* _Problem to solve_
The required output is the exact run of lines from the one bearing "[0:00.00-0:01.00]" through the final line of the listing below, with the pictures removed.
Top of Source records
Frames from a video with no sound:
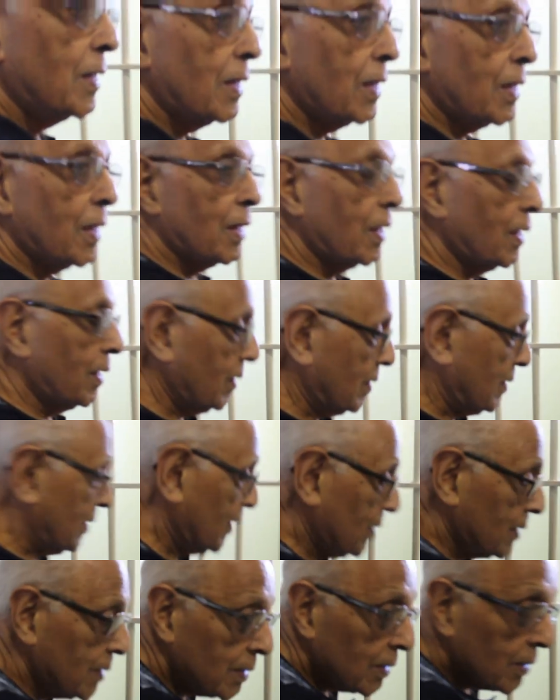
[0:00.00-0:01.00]

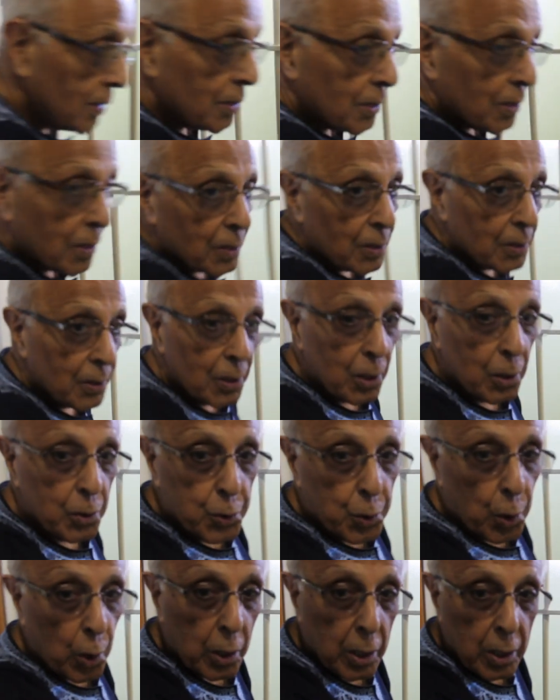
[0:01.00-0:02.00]
was with a
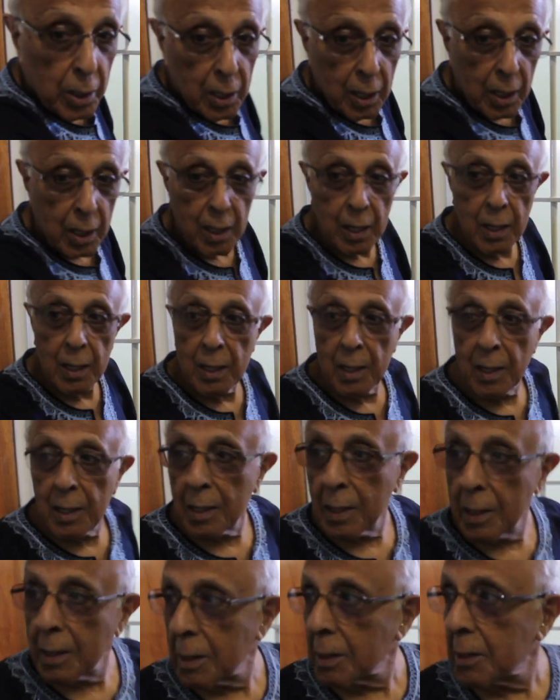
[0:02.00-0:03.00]
French
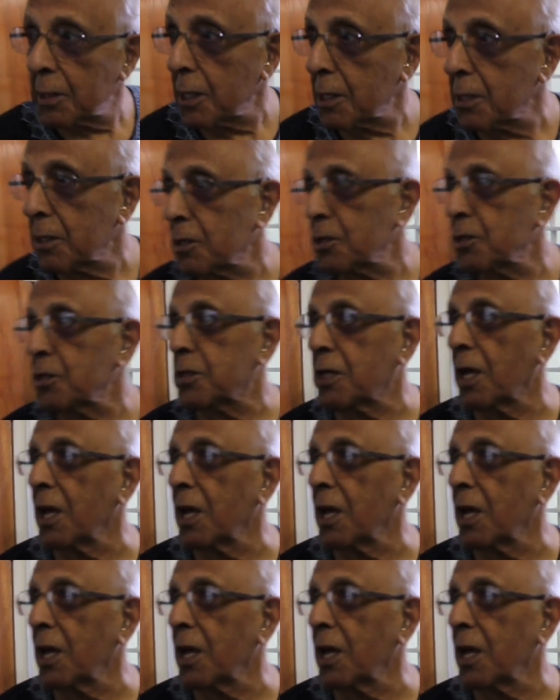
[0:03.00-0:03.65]
television group.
Bottom of Source records
* _Exercise result_
[0:00.00-0:01.00]

[0:01.00-0:02.00]
was with a
[0:02.00-0:03.00]
French
[0:03.00-0:03.65]
television group.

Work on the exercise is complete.